Sneak Peak at the Sling Player for Mac OSX 75
kjh1 writes to tell us the folks over at SlingCommunity are running an interview with Brian Jaquet of Sling Media. They get the scoop on the upcoming SlingPlayer for Mac OSX. There is a text transcript as well as a video version of the interview."
Direct link to YouTube article (Score:3, Informative)
Here's the on the page. [youtube.com]
Dear god. (Score:5, Informative)
1) What is Sling?
2) What is SlingPlayer?
3) What is special about SlingPlayer?
Someone tell me, please.
"What's Sling Player?" (Score:4, Informative)
- from Sling Media's site [slingmedia.com], for people like me who just kinda avoid TV, since both summary and article seem to assume you know what it is.
Re:Dear god. (Score:3, Informative)
sling!
Re: What's a Sling Player? (Score:2, Informative)
Re:Dear god. (Score:2, Informative)
BTW, I didn't know what it was either.
In Layman's terms... (Score:5, Informative)
Er no, not at all (Score:3, Informative)
It is basically for people without many computer skills. They've got a computer (probably running Windows, maybe OSX) but they don't use it much. They've probably got broadband and they like watching TV. Usually they watch TV on their TV. Sometimes they want to watch it on their computer, sometimes they want to watch it on their laptop, sometimes on their mobile, sometimes overseas or at a friend's house.
Compare that to EyeTV. EyeTV is for people with a decent modern (OSX) computer that want to watch TV on their Mac with its nice screen. How can an EyeTV user watch what is currently playing at home while overseas? What about if they're in bed with their laptop, can you use your EyeTV plugged into your desktop to help? Even if you can with a few hacks here and there, won't that require your desktop to be turned on?

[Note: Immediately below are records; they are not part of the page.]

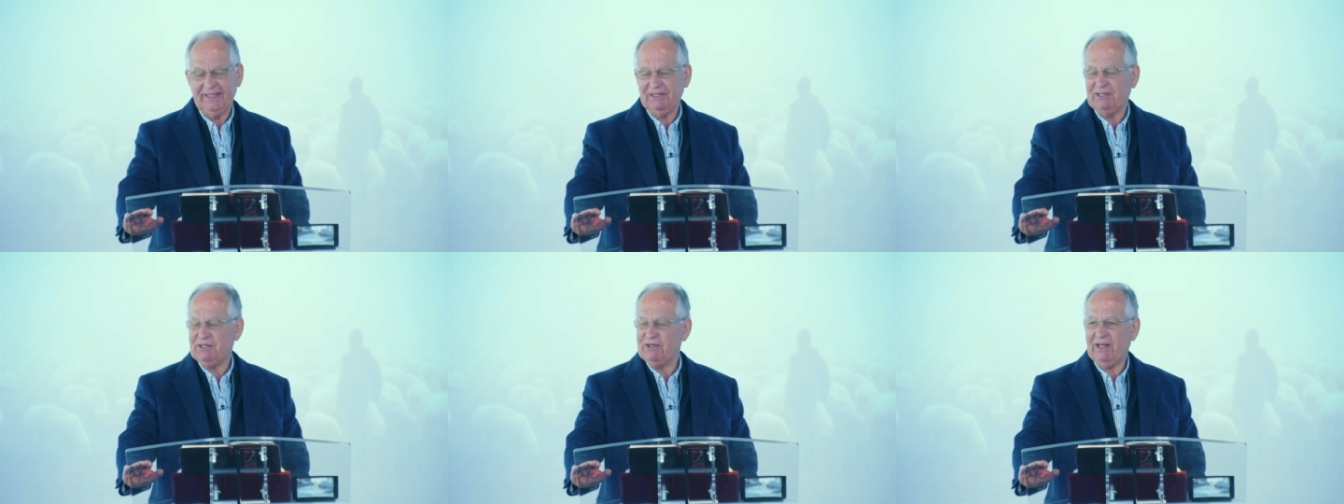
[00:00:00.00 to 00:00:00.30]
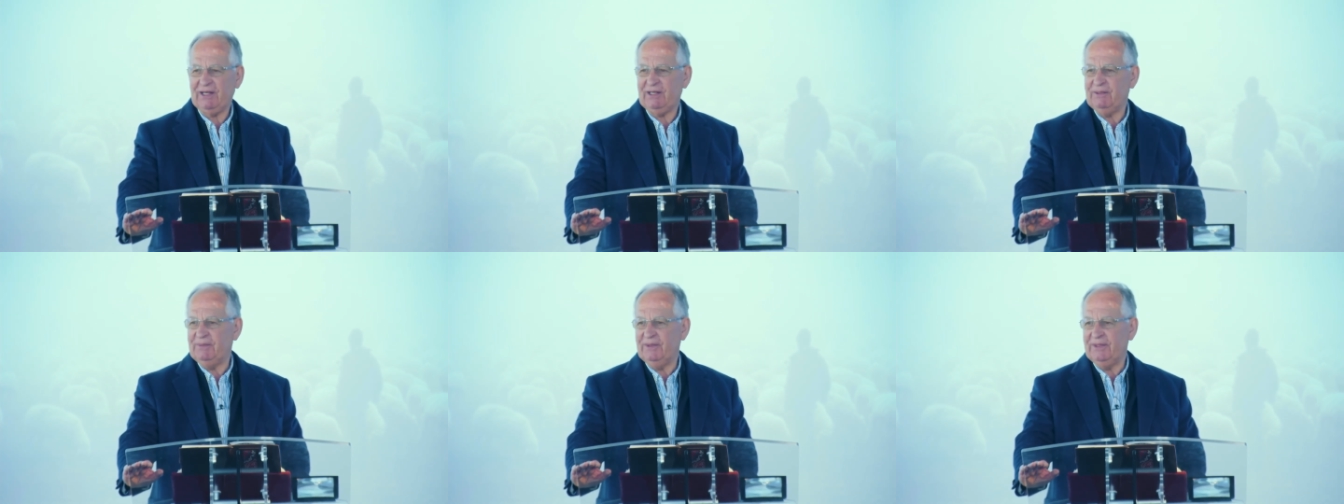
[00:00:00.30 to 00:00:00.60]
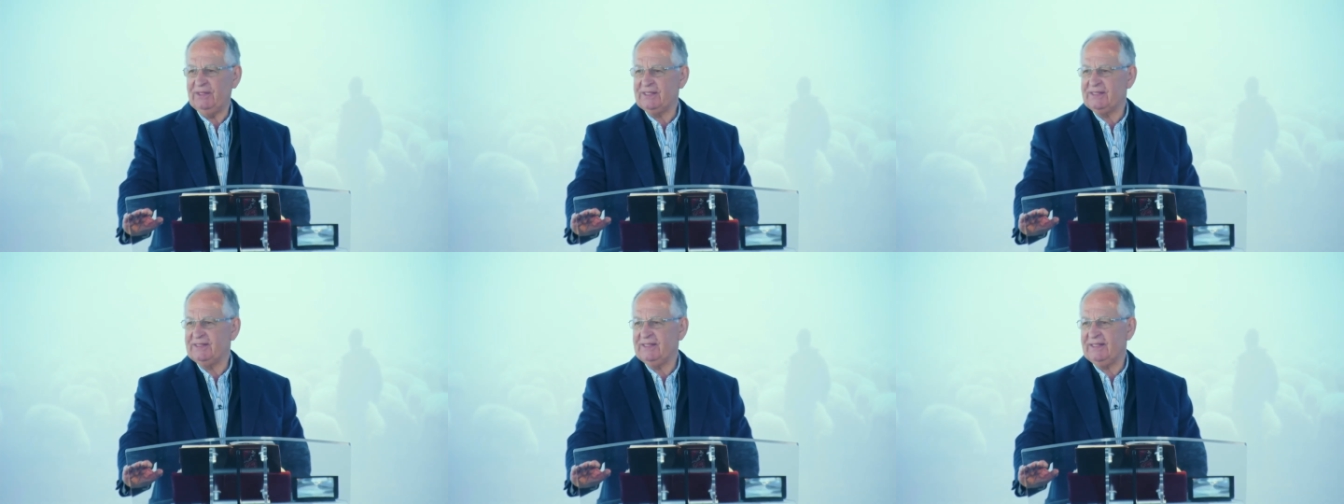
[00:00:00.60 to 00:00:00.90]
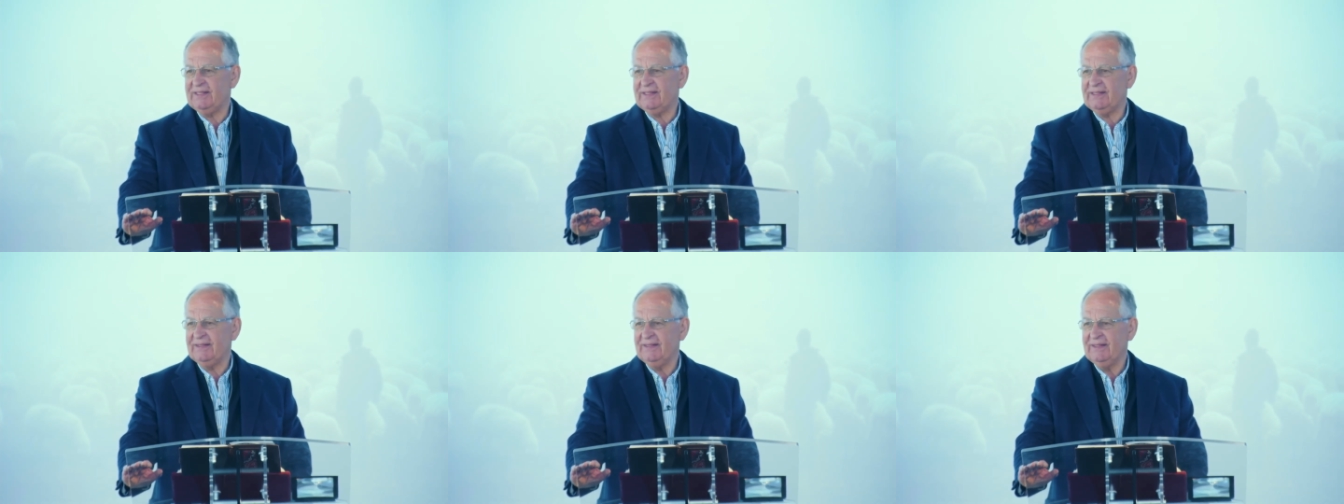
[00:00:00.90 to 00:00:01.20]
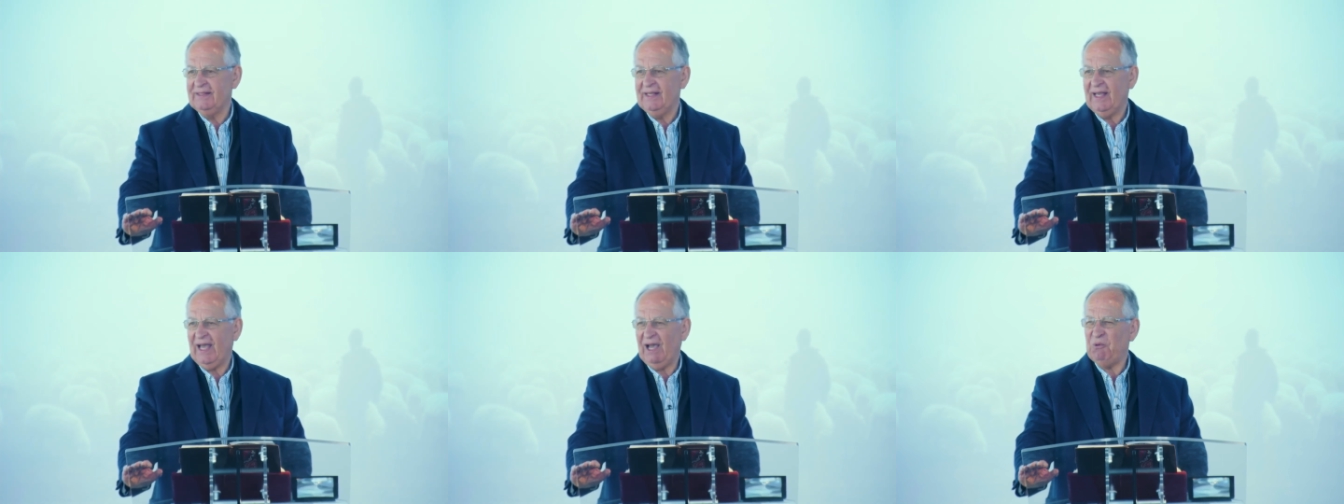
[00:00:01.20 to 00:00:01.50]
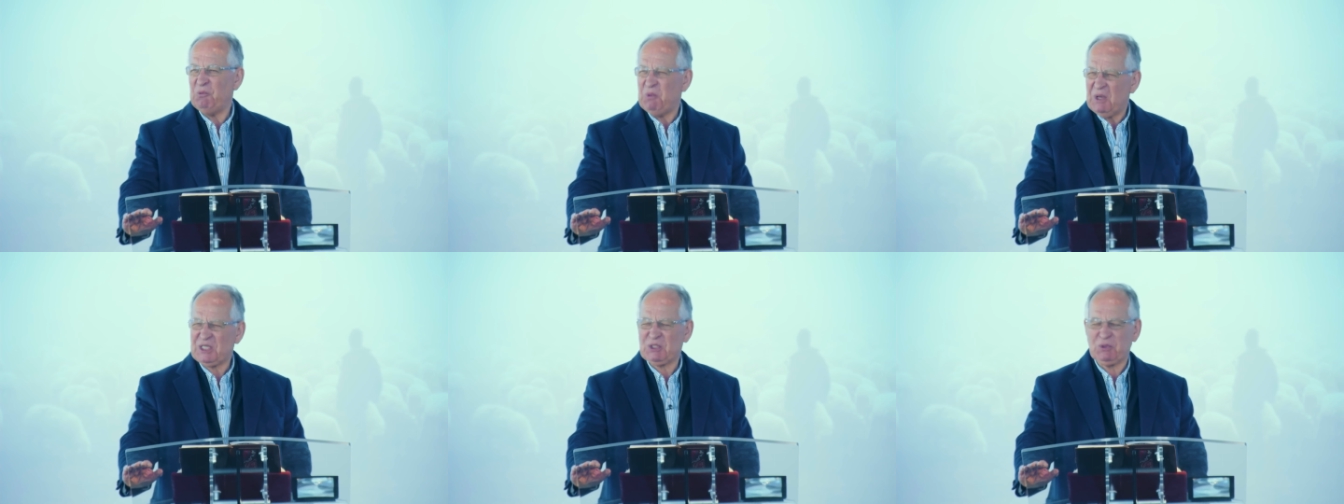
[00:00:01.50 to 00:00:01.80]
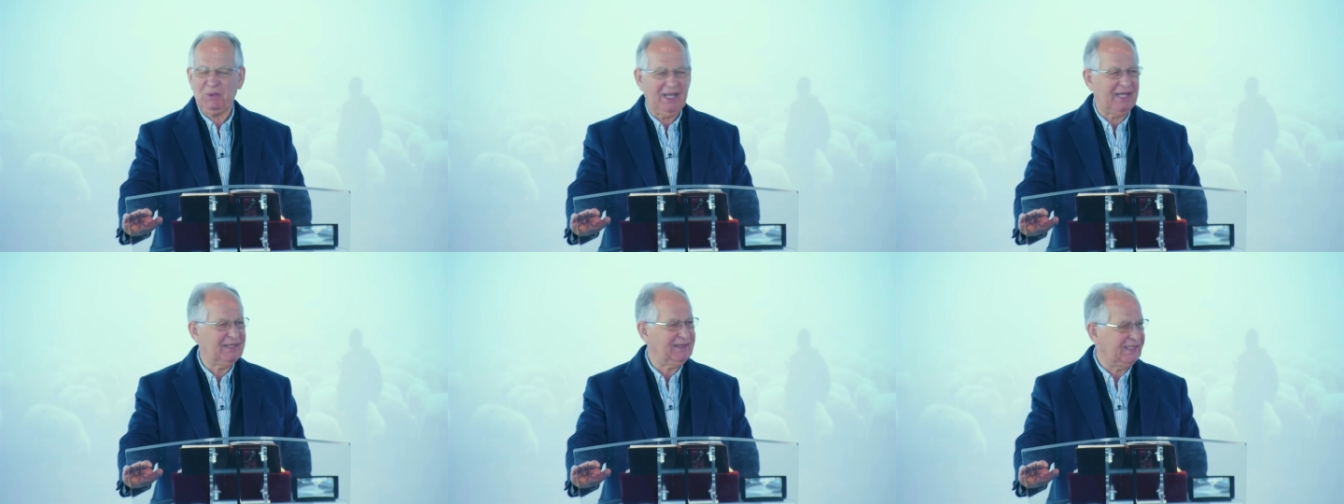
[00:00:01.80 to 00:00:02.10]
Incredible, isn't it? I
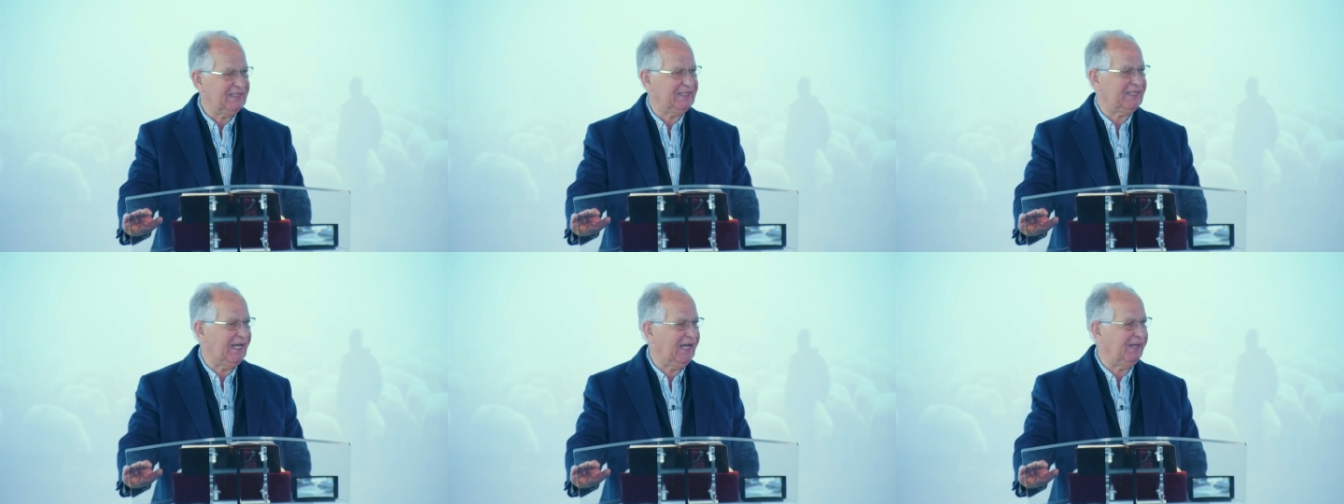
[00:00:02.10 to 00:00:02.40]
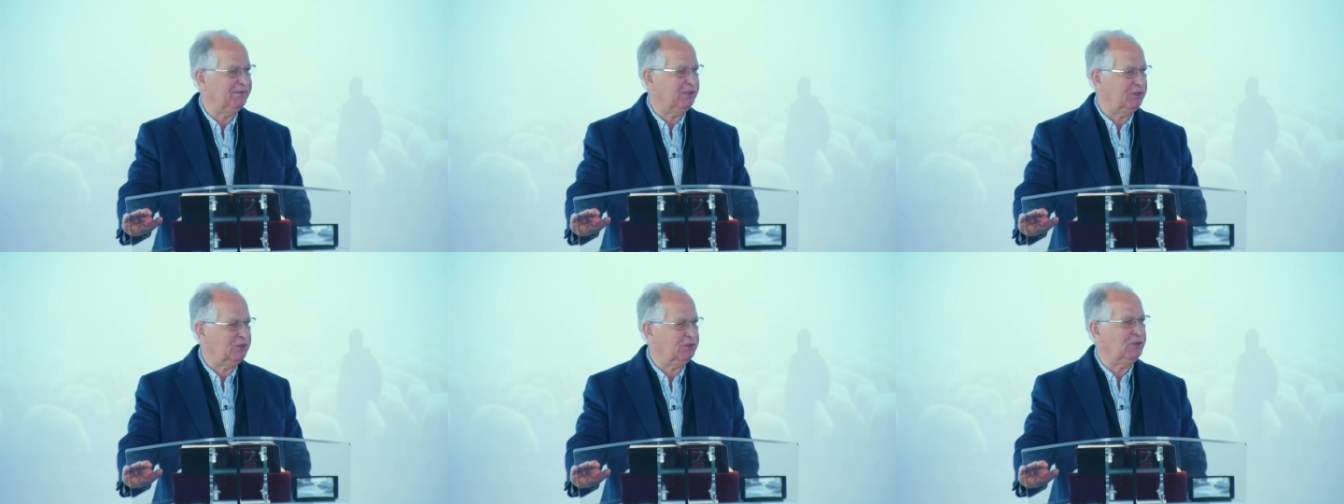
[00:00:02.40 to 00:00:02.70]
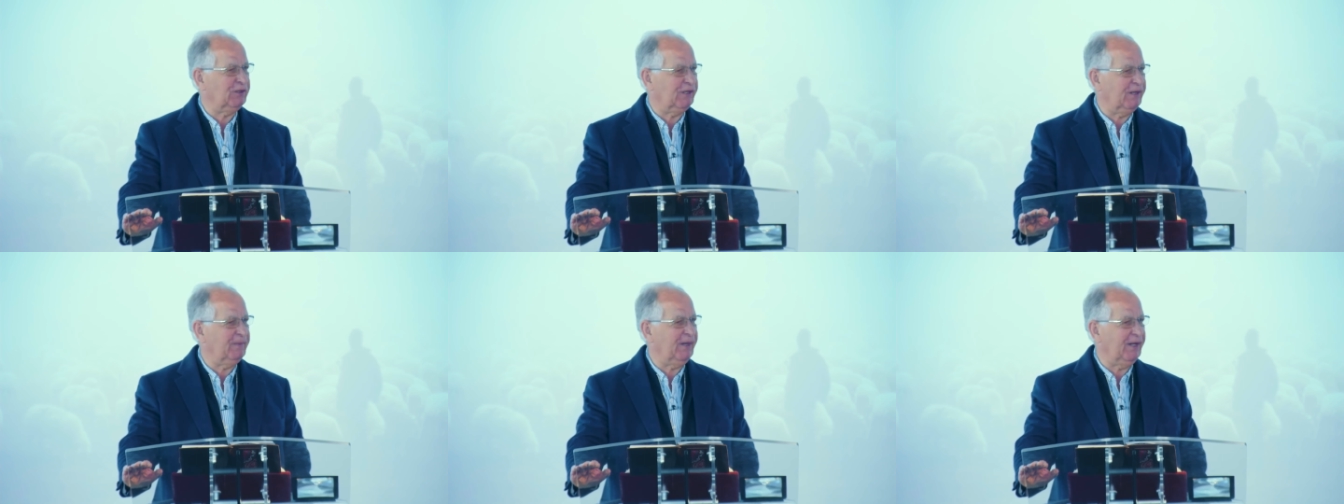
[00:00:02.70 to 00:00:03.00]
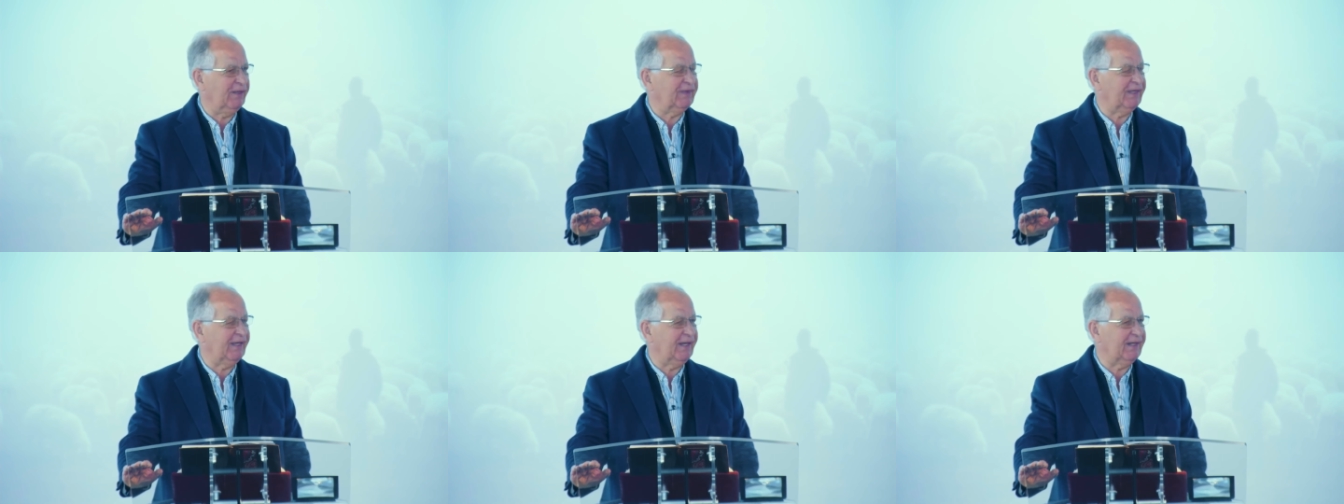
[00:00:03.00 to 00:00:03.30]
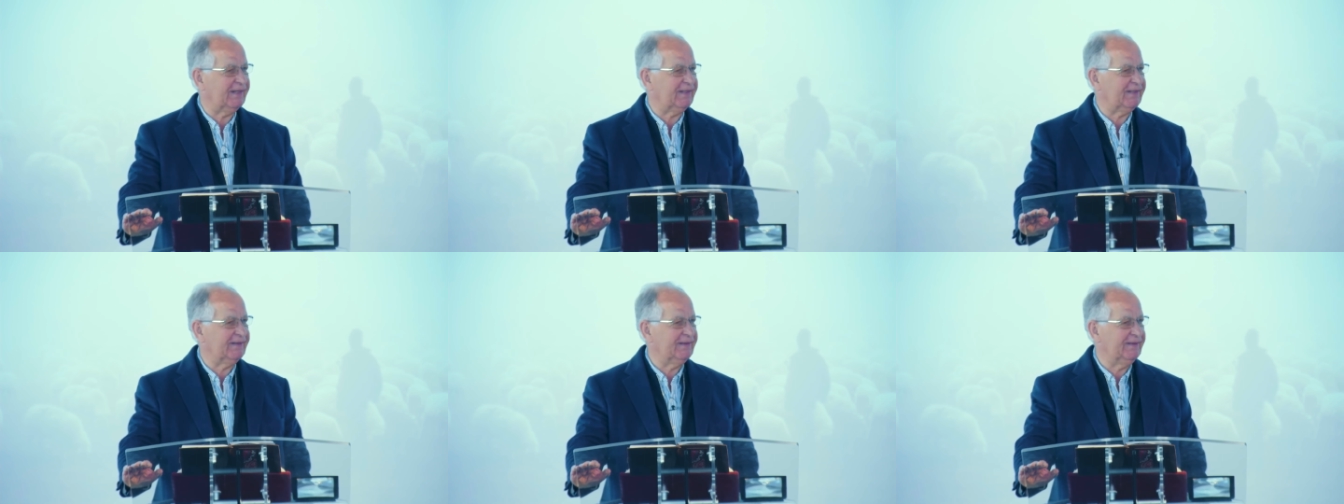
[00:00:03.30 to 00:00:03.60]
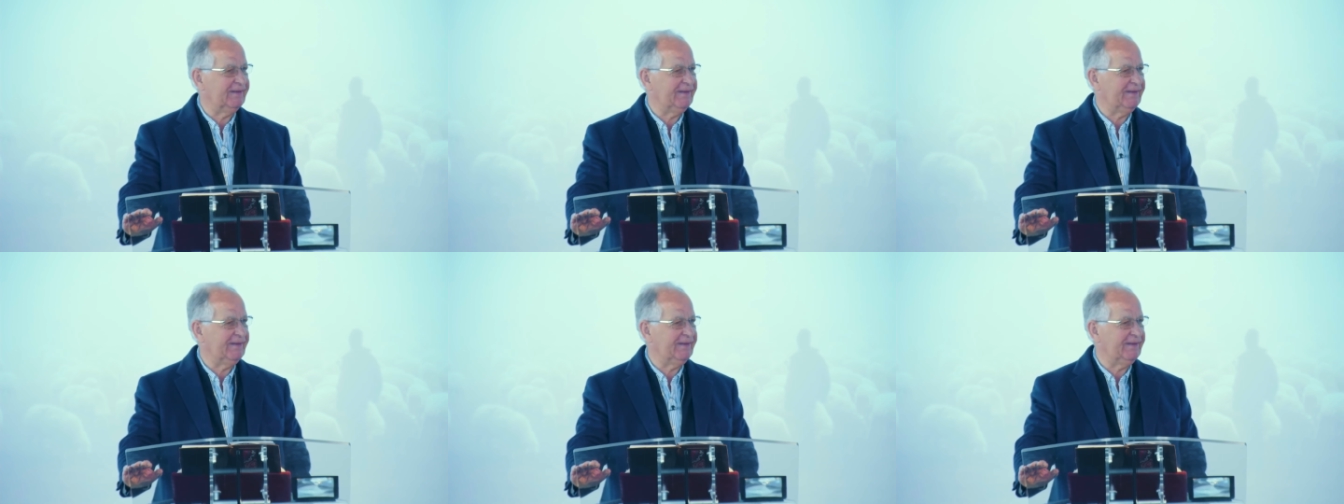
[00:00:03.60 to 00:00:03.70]
wish we had the time to talk about that.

Re:VideoLAN (Score:3, Informative)
On a LAN, the slingbox video is quite passable. Better than, for example, a TiVo on maximum compression.
Re:VideoLAN (Score:5, Informative)
The slingbox is awesome for $100, but VLC (and one of my favorites, the deprecated VLS [videolan.org]) really has a leg up on the options it gives you. One of my favorite features is that it can transcode either a video file or input stream (from a capture card for example) into any other format it supports for playback, in realtime (as long as your CPU can handle it). I use it to stream 5 Mbit/sec video over wireless every day and it works and looks fantastic.
In my experience, VLC's lowest-end quality (for example, trying to send upstream on a crippled US cable modem or ADSL), looks far better than the highest quality available from a Slingbox. Other pluses are that VLC runs the same (and supports the same features and codecs) on all major operating systems and your stream will never be wrapped in DRM.
Re:Dear god Indeed! (Score:4, Informative)
Sure, Sure mod me flame bait. But I'm fucking right here. If these people took any effort at all, or the same effort as making a post(!) they'd know.
Googling Slingplayer, the top fucking link is:
http://us.slingmedia.com/page/slingplayer.html [slingmedia.com]
Which is the fucking product page! Searching Wikipedia for Slingplayer doesn't return it immediately, but gives this page:
http://en.wikipedia.org/wiki/Special:Search?search =slingplayer [wikipedia.org] a list with the top(!) link being the Slingbox, the device this software interfaces with. It tooke me much longer to write this post than it did for me to do those searches, and that's the truth. It's not like this information is secret and hidden. A simple search on the most common information sources gives it straight out.
Re:VideoLAN (Score:3, Informative)
It's a small feature, but very useful. I hook my Slingbox to my TiVo. Voila, I can watch my TiVo anywhere! (With full control of it too). It also supports cableboxes, so you can use it with digital cable. Or if you're really down, you can use the coax input for analog cable.
So via coax, it's like your VLC setup. But then add in the remote control feature, and the ability to remotely choose between coax, composite and s-video inputs dynamically, and Slingbox makes it a snap to setup. It can be all done via VLC and a few other OSS apps, but honestly, Slingbox took only 10 minutes to set up. Add 5 more minutes to change it static IP and open a port on my router so I can view it over the Internet.
Hook up a small surveillance camera, TiVo and maybe regular cable (or antenna) to it, and you can choose between seeing your camera, watching TiVo, or plain old regular cable/OTA, all controllable via the GUI or keyboard. It's place-shifting for the lazy.